If you're doing this in a UNIX-like enviroment, one standard pattern would be to take input from STDIO. Then you could do

$ python my_program.py < string.txt


to read from that file, or this

$ python my_program.py
line1
line2
line3
line4
^D


if you want to enter lines from the keyboard.

Some programs offer the convenience of assuming the first argument, if given, is a filename, which allows you to omit the < (for example cat works this way)

By way of an example, here's a simple script that just provides command-line access to a prototype object that I'm working on at the moment:

# Script for allocation a set of input judges to a set of input applications.
# Syntax:
# python3 allocate.py <csv-file>
# CSV file should be as created by generate.py

import sys

from app_allocator.classes.allocator import Allocator

filepath = None
heuristic = ""

if len(sys.argv) > 1:
    filepath = sys.argv[1]
if len(sys.argv) > 2:
    heuristic = sys.argv[2]


allocator = Allocator(filepath, heuristic)
allocator.read_entities()
allocator.setup()
allocator.allocate()
allocator.assess()



Don't worry too much about what this is for or what it does. What you can see is that we want to let the user set one or two parameters and then we use those parameters to instantiate an object and perform a few actions. The last action, assess(), produces output, which can be and usually is redirected to a file in the usual way.
You may assume that the Allocator object is written to handle the missing objects in a graceful fashion. In fact, what happens is this:
    def _file(self):
        if self.filepath is None:  # pragma: nocover
            return sys.stdin  # pragma: nocover
        else:
            return open(self.filepath)  # pragma: nocover

    def read_entities(self):
        with self._file() as file:
            # read the file (details omitted)

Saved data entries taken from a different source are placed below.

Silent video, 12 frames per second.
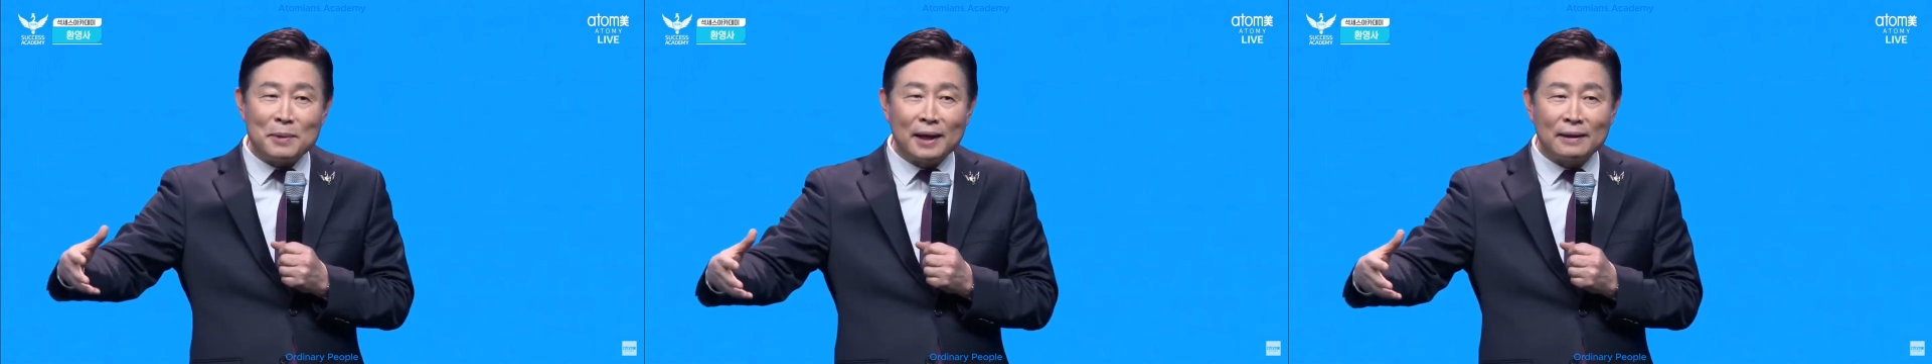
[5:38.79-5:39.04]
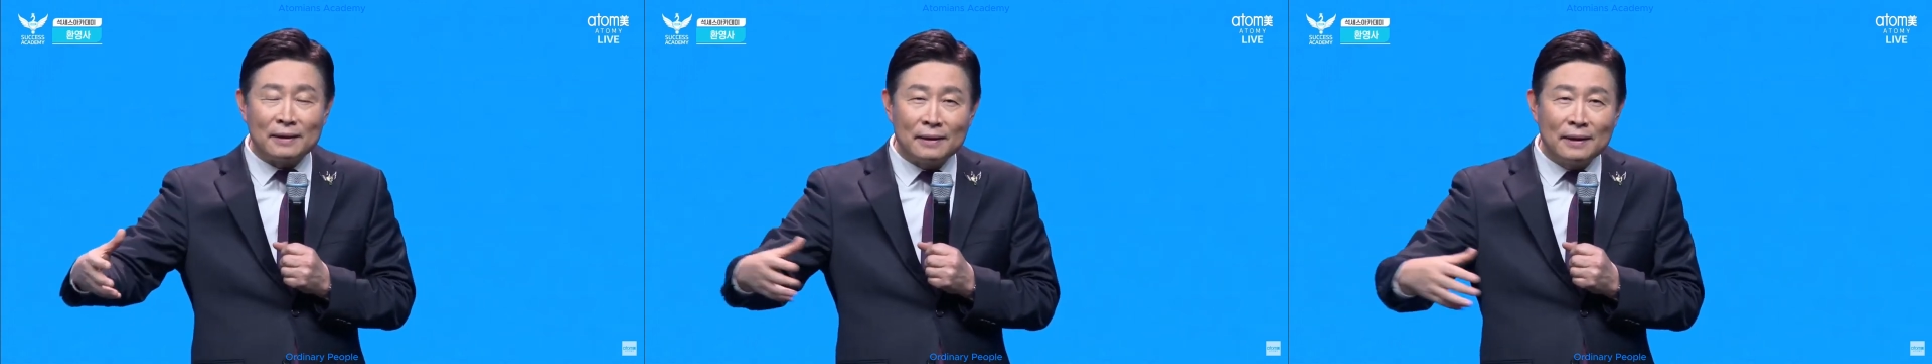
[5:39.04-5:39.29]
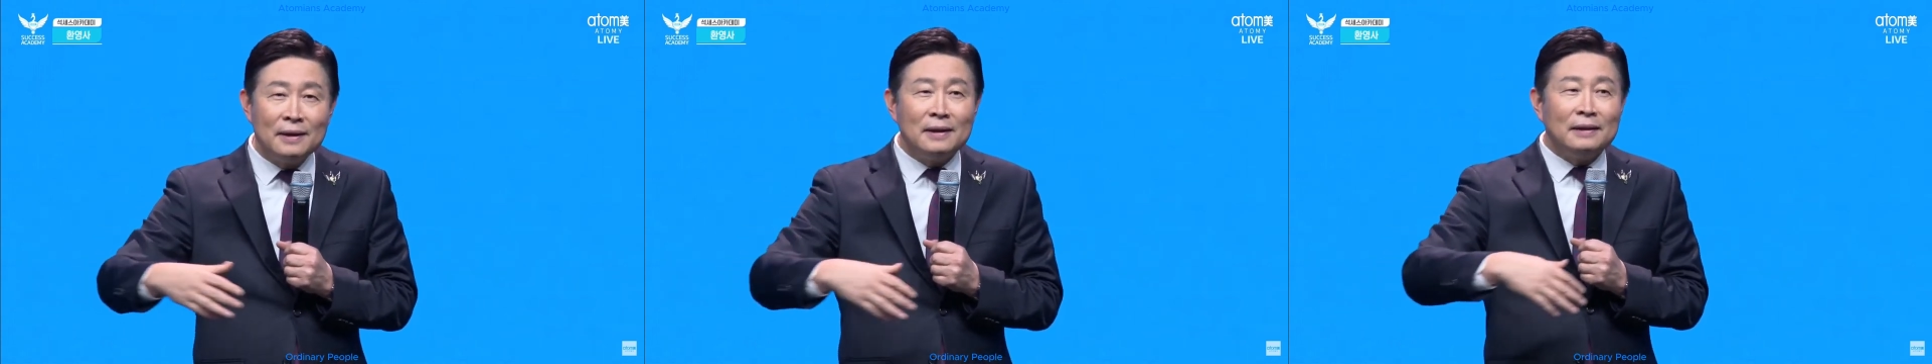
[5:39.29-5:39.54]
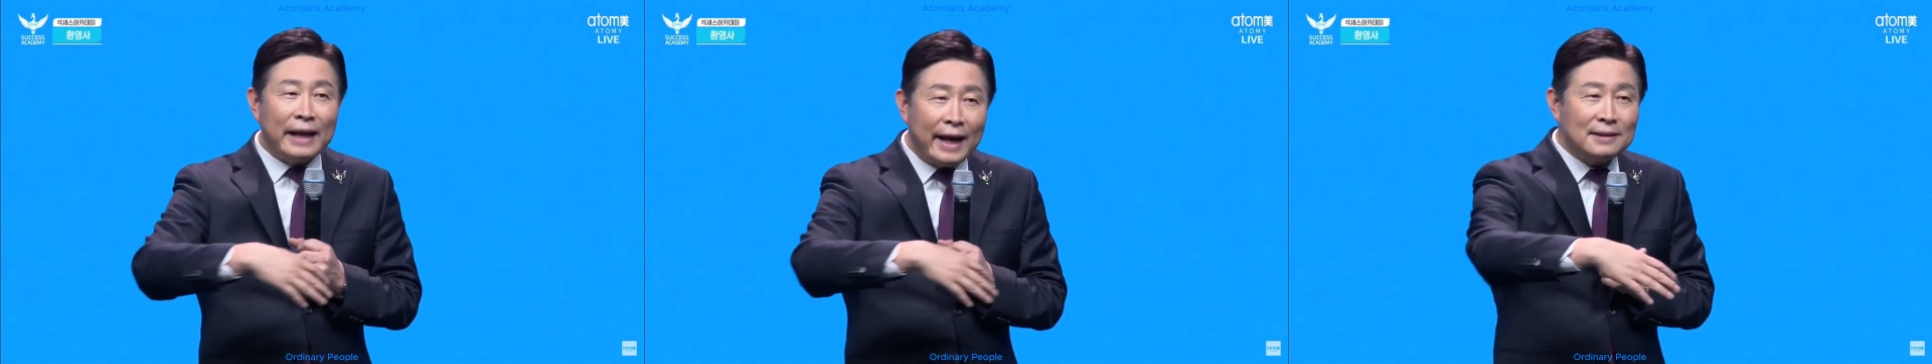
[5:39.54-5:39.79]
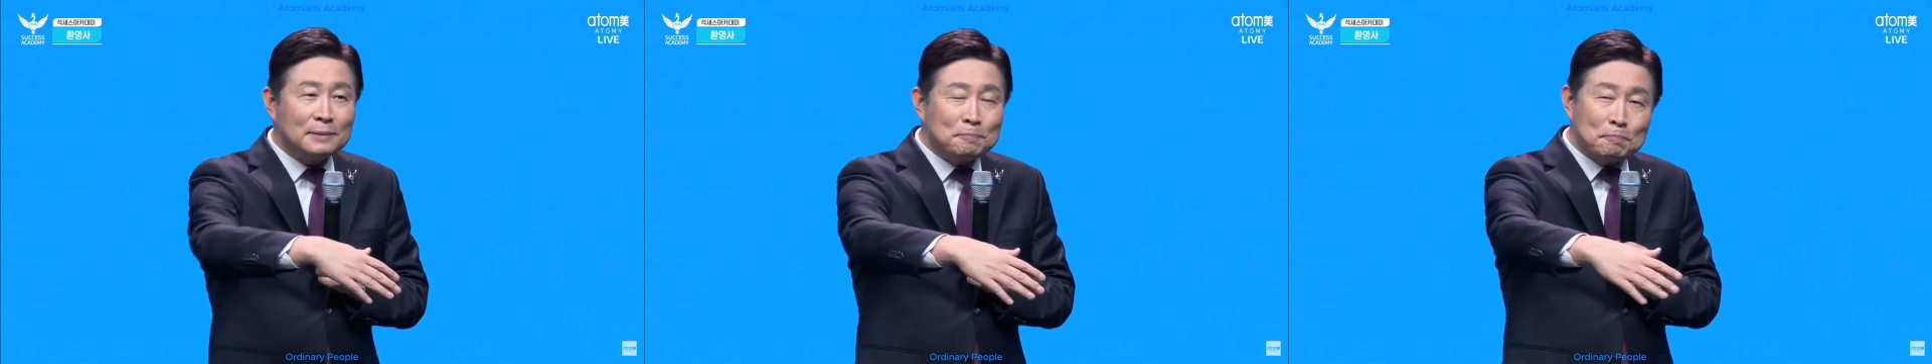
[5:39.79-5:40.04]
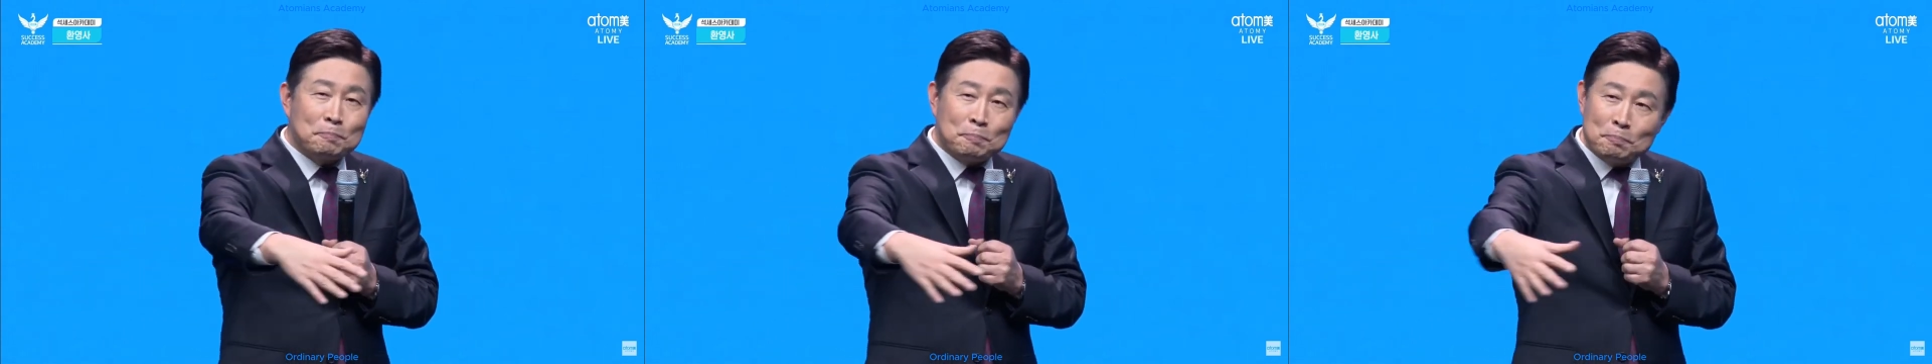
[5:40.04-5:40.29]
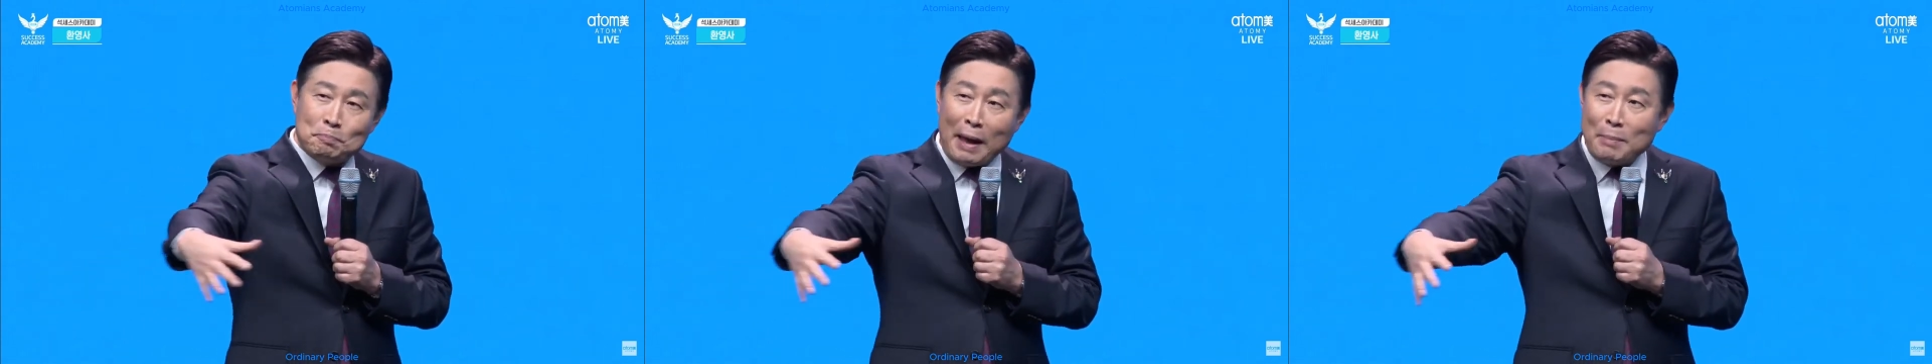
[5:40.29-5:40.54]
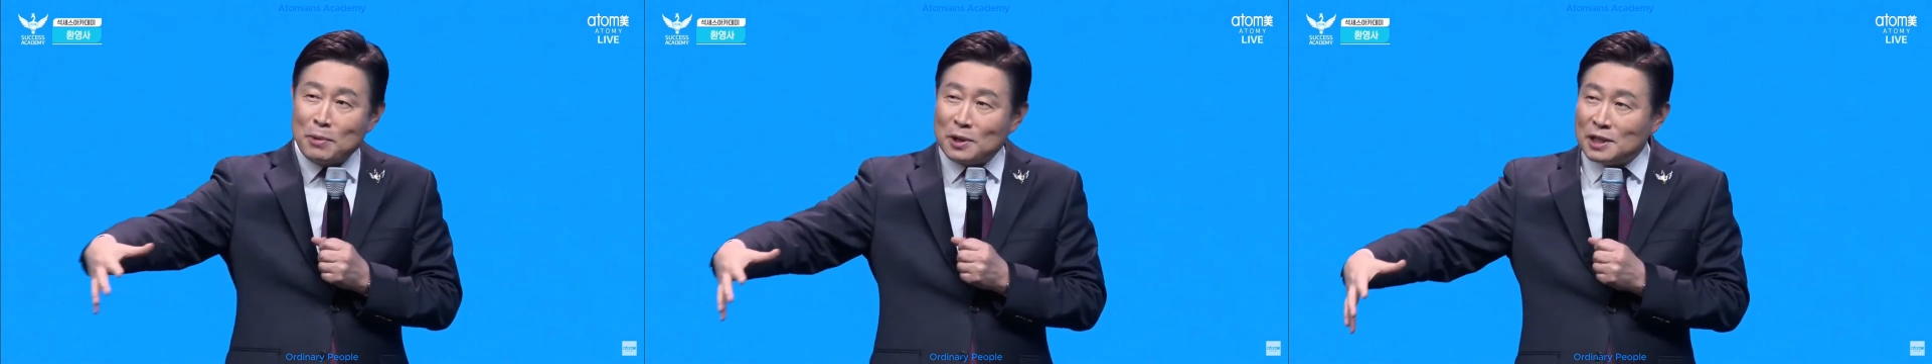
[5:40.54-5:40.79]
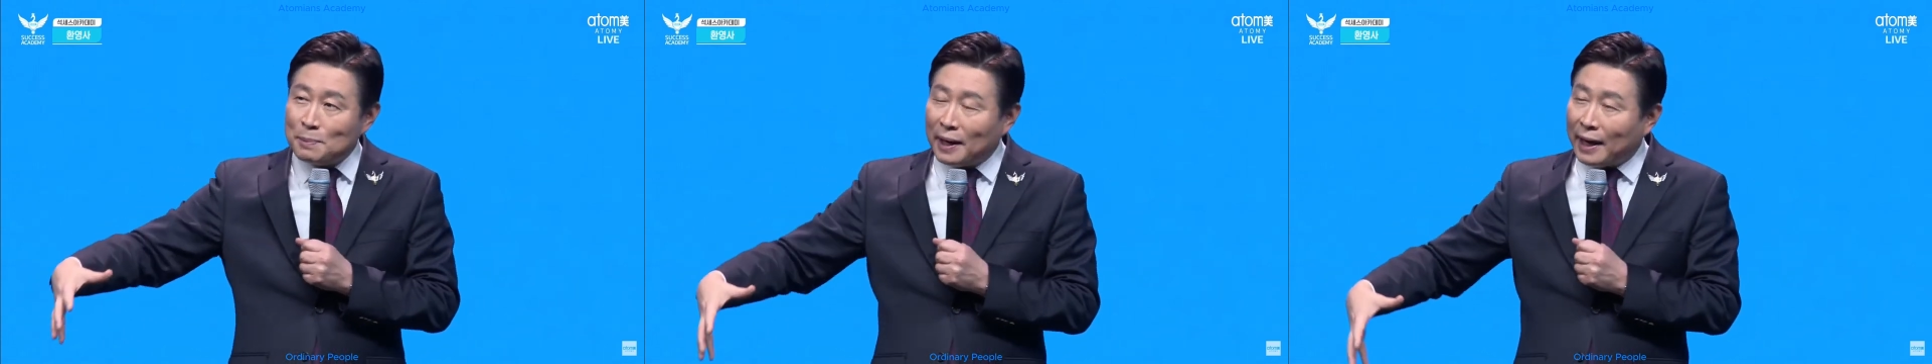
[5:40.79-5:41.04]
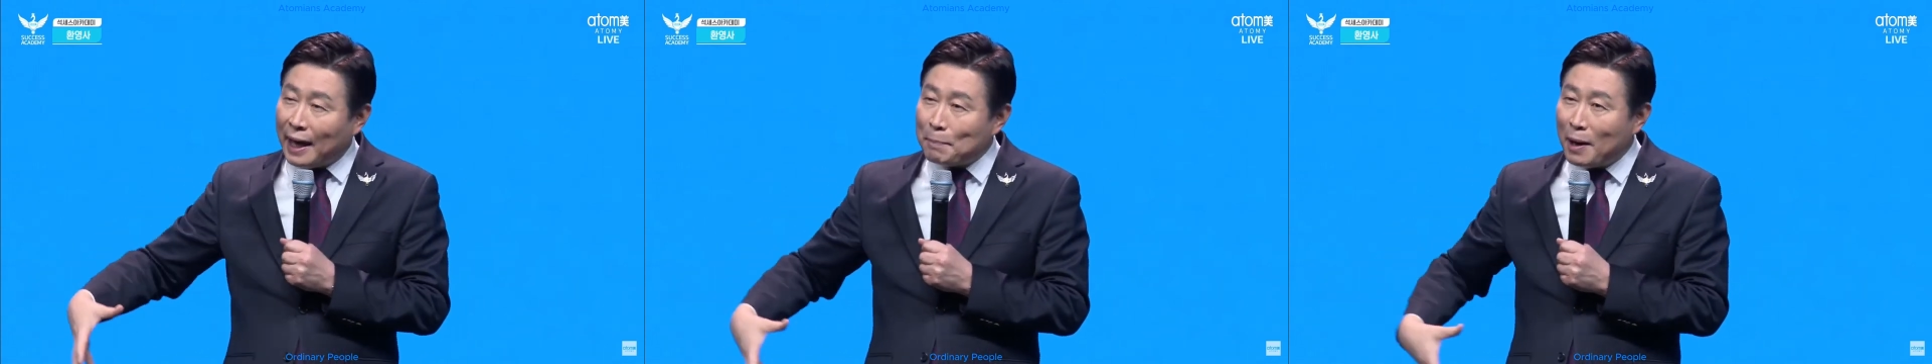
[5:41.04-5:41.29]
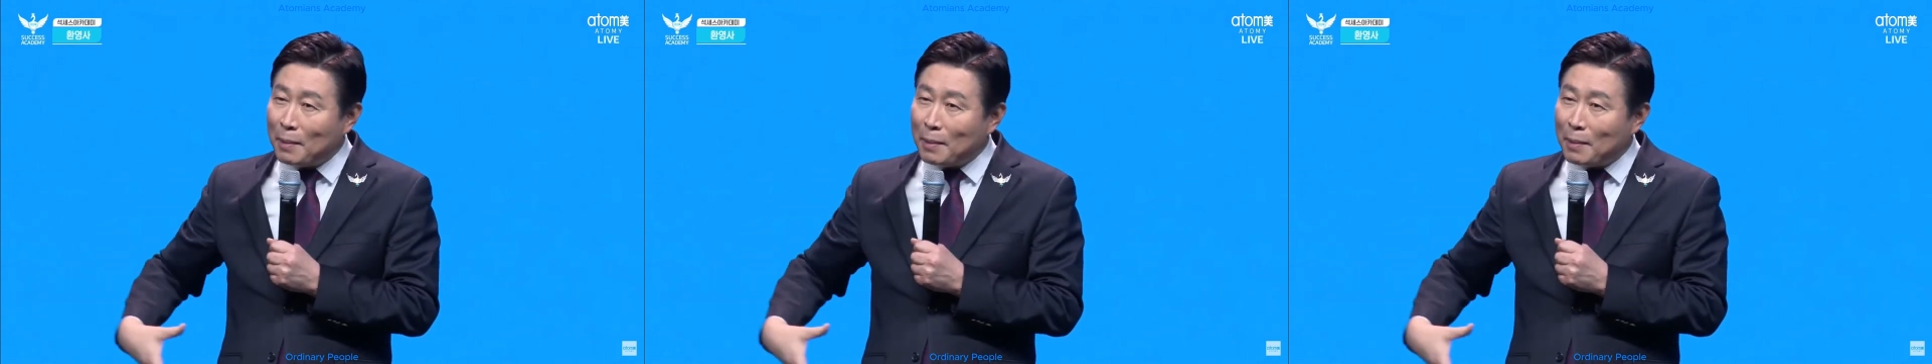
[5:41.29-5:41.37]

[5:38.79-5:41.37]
promotion, but if I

and the "heuristic" defaults to a simple randomized selector if nothing is specified on the command line. (since this is a prototype, we're not spending a lot of effort handling stuff like bad filenames - we just fail in that case)

You should probably play with some of the more standard UNIX utilities to see how they fit together, which will help you figure out how you want these interfaces to work. Eric Raymond's book on The Art Of UNIX Programming has some useful insights on this.